This morning, I had a chance to visit the neighborhood that I grew up in. I took the camera with me in hopes of snapping a picture of the sidewalk near my house. I remember being about 6 years old and my brother and I noticed that some guys were pouring new concrete for sidewalks. After the guys left, Joel and I grabbed a twig and ran over to the new sidewalk and wrote our names in the semi-dry concrete. I was hoping that our names would be etched in that sidewalk for all of eternity. I discovered today that there is no such thing as everlasting sidewalk etches. The sidewalk still existed, but our names were no longer visable.
From there, I drove to the house that my grandparent's use to own. I was shocked! It's in the middle of a run down area, but there it was looking just as it did when I was a kid. No disappointments at all. Mommo and Granddaddy would be proud, I think.

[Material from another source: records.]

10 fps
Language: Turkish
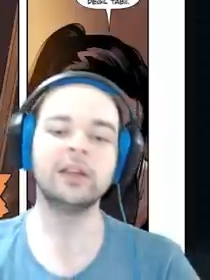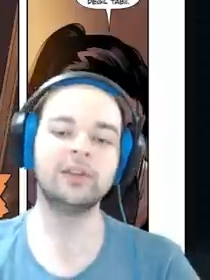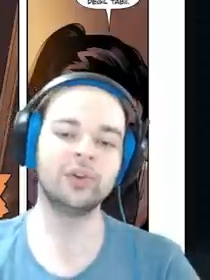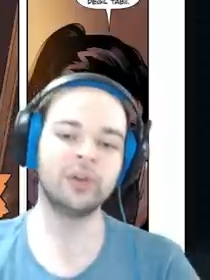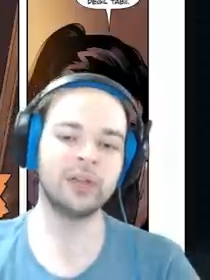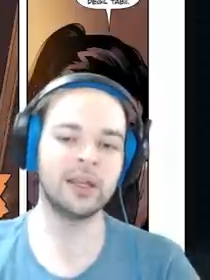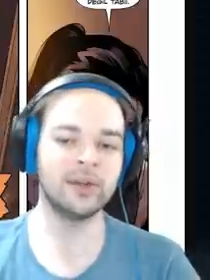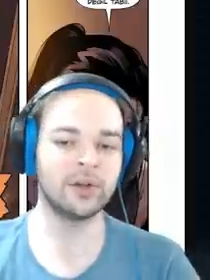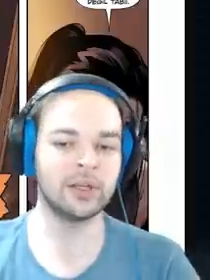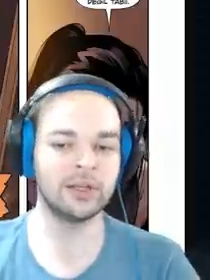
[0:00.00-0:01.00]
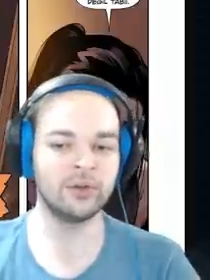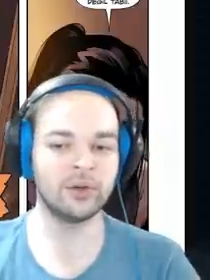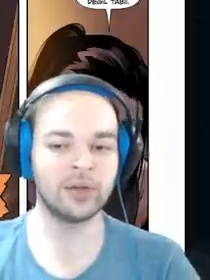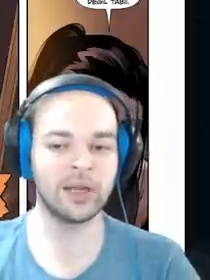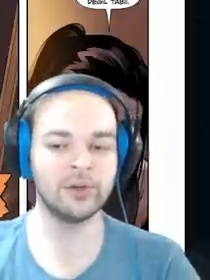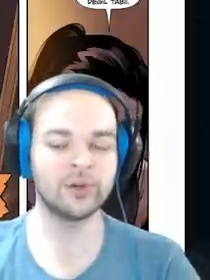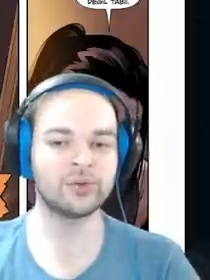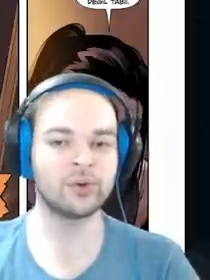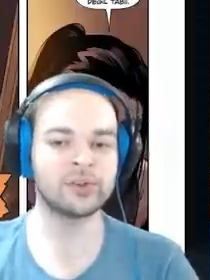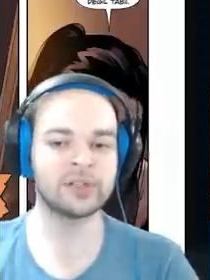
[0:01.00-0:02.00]
Gidiyor, geliyor, gidiyor,
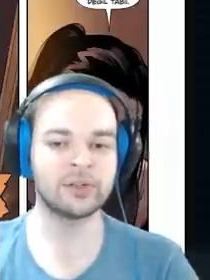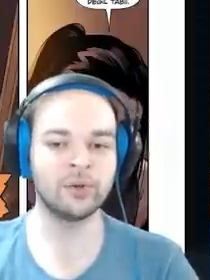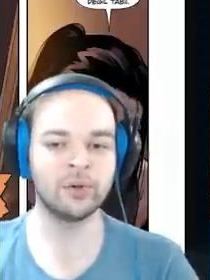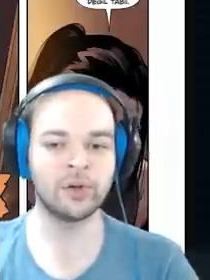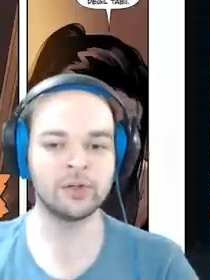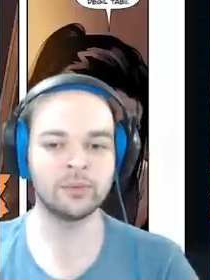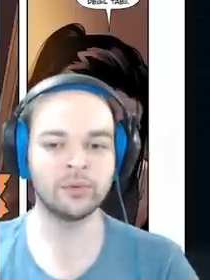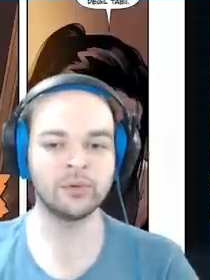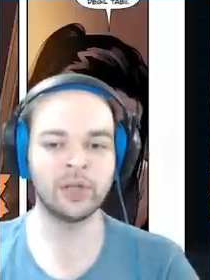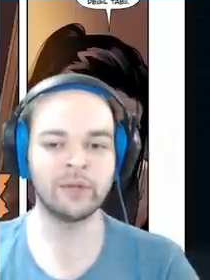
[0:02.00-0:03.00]
geliyor. Çok sık görüyoruz bunu.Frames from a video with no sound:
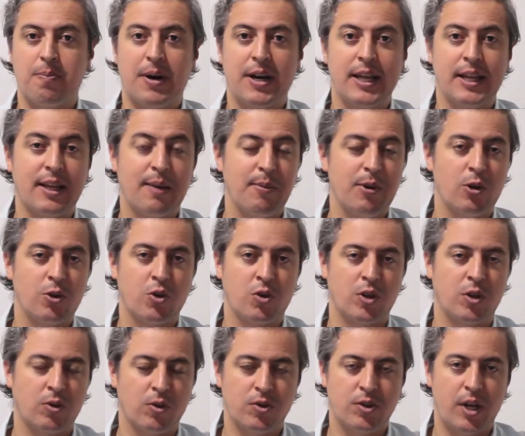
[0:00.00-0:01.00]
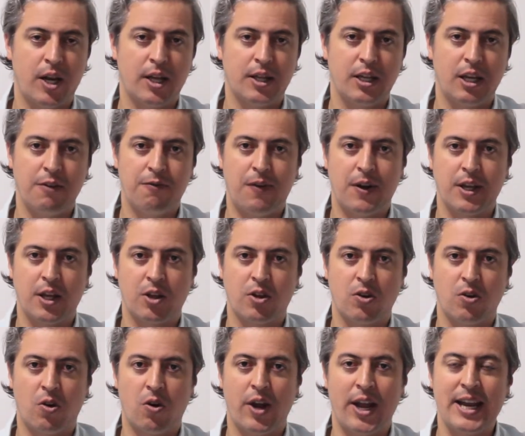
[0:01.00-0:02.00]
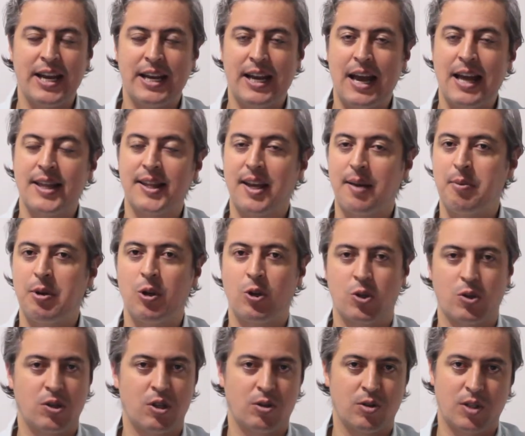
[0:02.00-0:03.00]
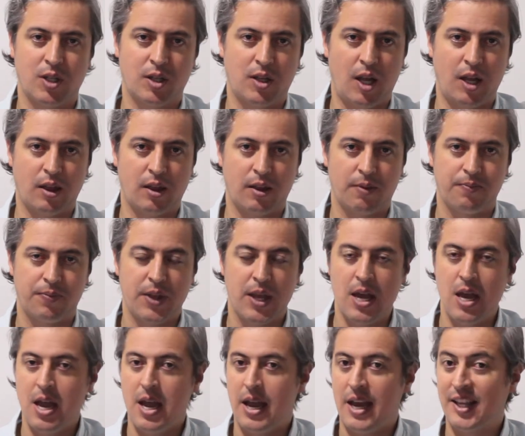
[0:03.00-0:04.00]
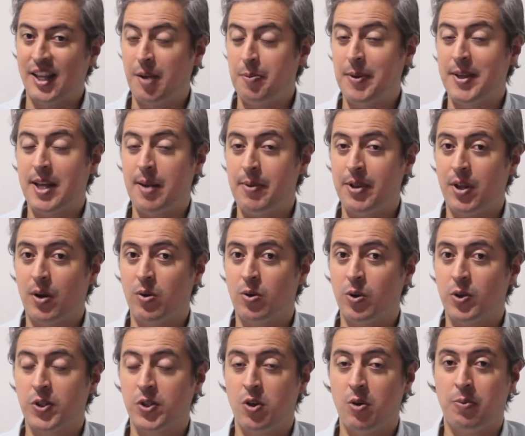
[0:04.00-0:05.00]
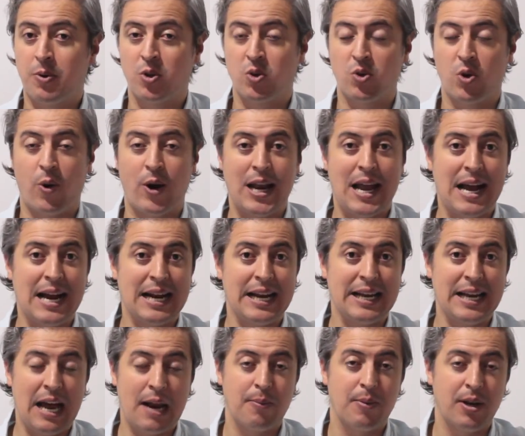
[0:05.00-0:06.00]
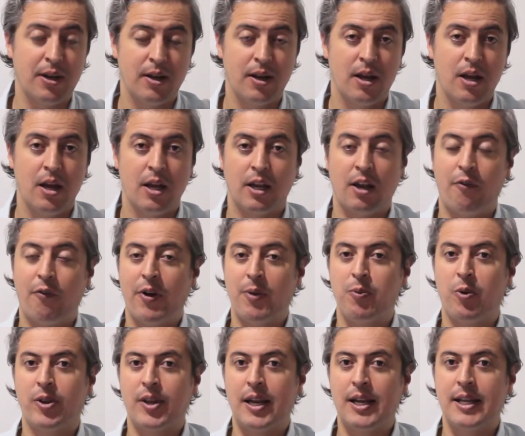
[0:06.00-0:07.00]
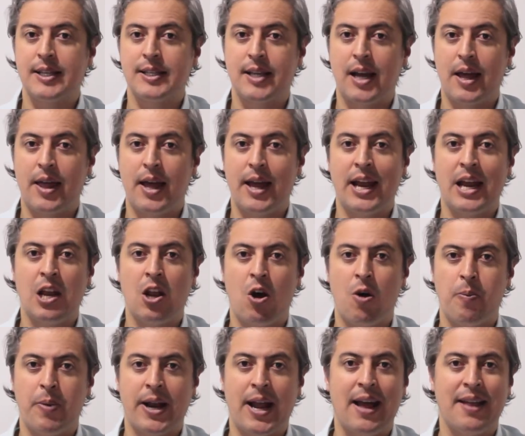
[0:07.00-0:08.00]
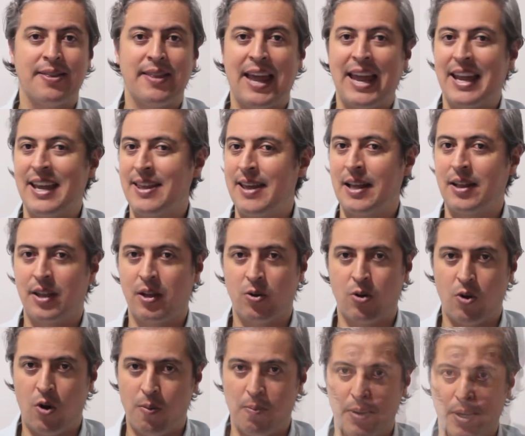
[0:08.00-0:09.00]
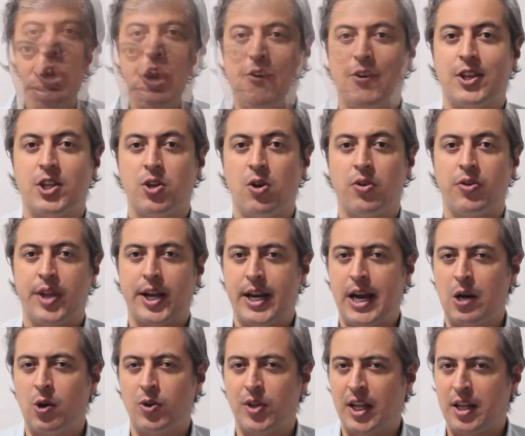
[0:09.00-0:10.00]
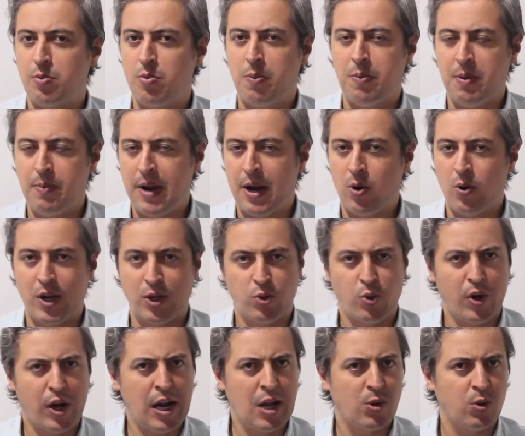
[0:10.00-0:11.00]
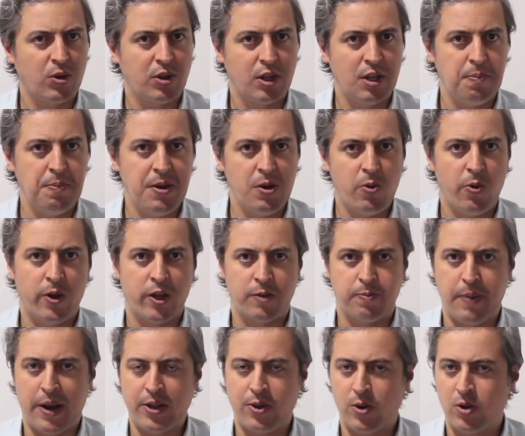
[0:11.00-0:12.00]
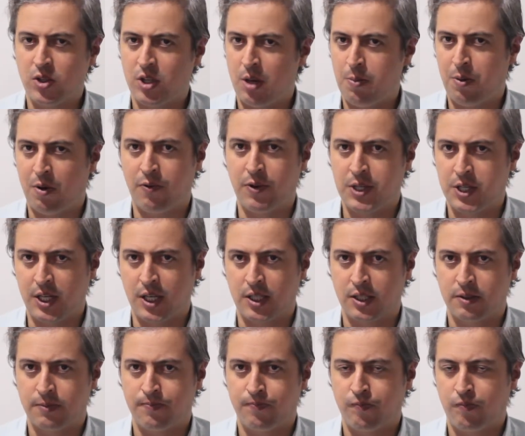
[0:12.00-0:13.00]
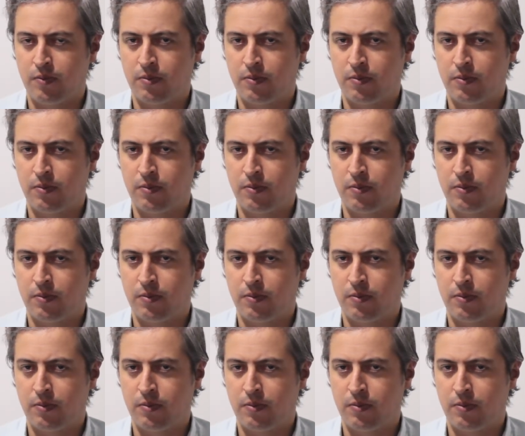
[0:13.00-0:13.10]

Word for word: en París en 1803 y falleció en Cannes en 1870. Es especialmente conocido por su novela Carmen, que fue inmortalizada en la ópera de idéntico nombre. La visión de Carlos XI es un relato típico de espectros y profecías.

Then I drove over to my old school. It's not the same building that I remember. It used to be a huge building- it seems to have shrunk, though. How does that happen? I guess when we are little, everything seems so huge. When we grow up, we see things from a different perspective.
The biggest shock came when I next visited my childhood home. I remember growing up in a beautiful, Spanish style home. The lawn was perfectly manicured; we had a big cactus garden along the curb, huge flowering bushes lining the front of the house, and flourishing plants filled the courtyard in the front (my Dad was an incredible gardener, and landscaping was his hobby- he would roll over in his grave if he saw the yard looking this way). What a sight this was-- not at all how I remembered it. The houses on the cul-de-sca seem to have grown closer together too. There were no kids playing in the neighborhood- no life energy at all. How could this have happened? I used to look out my bedroom window (the double window to the right of the front door) and see all of my childhood friends playing kickball in the street. Now it just seems depressing- devoid of life, and landscaping. I'm also a little puzzled by the fact that there is no chimney on the house. We definately had a fireplace. I wish I would've had the guts to knock on the door and ask if I could come inside and take pictures. Can you imagine how the floodgates of memories would've opened up if I could step foot inside that house? I'm sure that memory and time would have distorted every image that I ever had, but what I would give to see the bedroom that I grew up in, the basement where Daddy taught pottery classes, or the den where Santa Clause used to leave my presents once a year.
They say that you can't go back. Maybe I shouldn't have. But it's nice to have roots. It's nice to be able to remember (and visit) where you came from once every few decades. And although this picture doesn't show it, I see my life here-- if you look closely you can see an 8 year old Brian walking on top of the courtyard wall for the first time-- a little Brian running out to the mailbox to get the mail- a little Brian walking on stilts or hopping on a Pogo stick in the driveway. You have to look very closely and use my mind's eye-- but it's there. I see it!
(FYI~ for some reason, the pictures that I planned on posting aren't uploading. I'll try to update this blog later, or post a follow-up with actual pictures of my house and my grade school- til then, use your imagination!)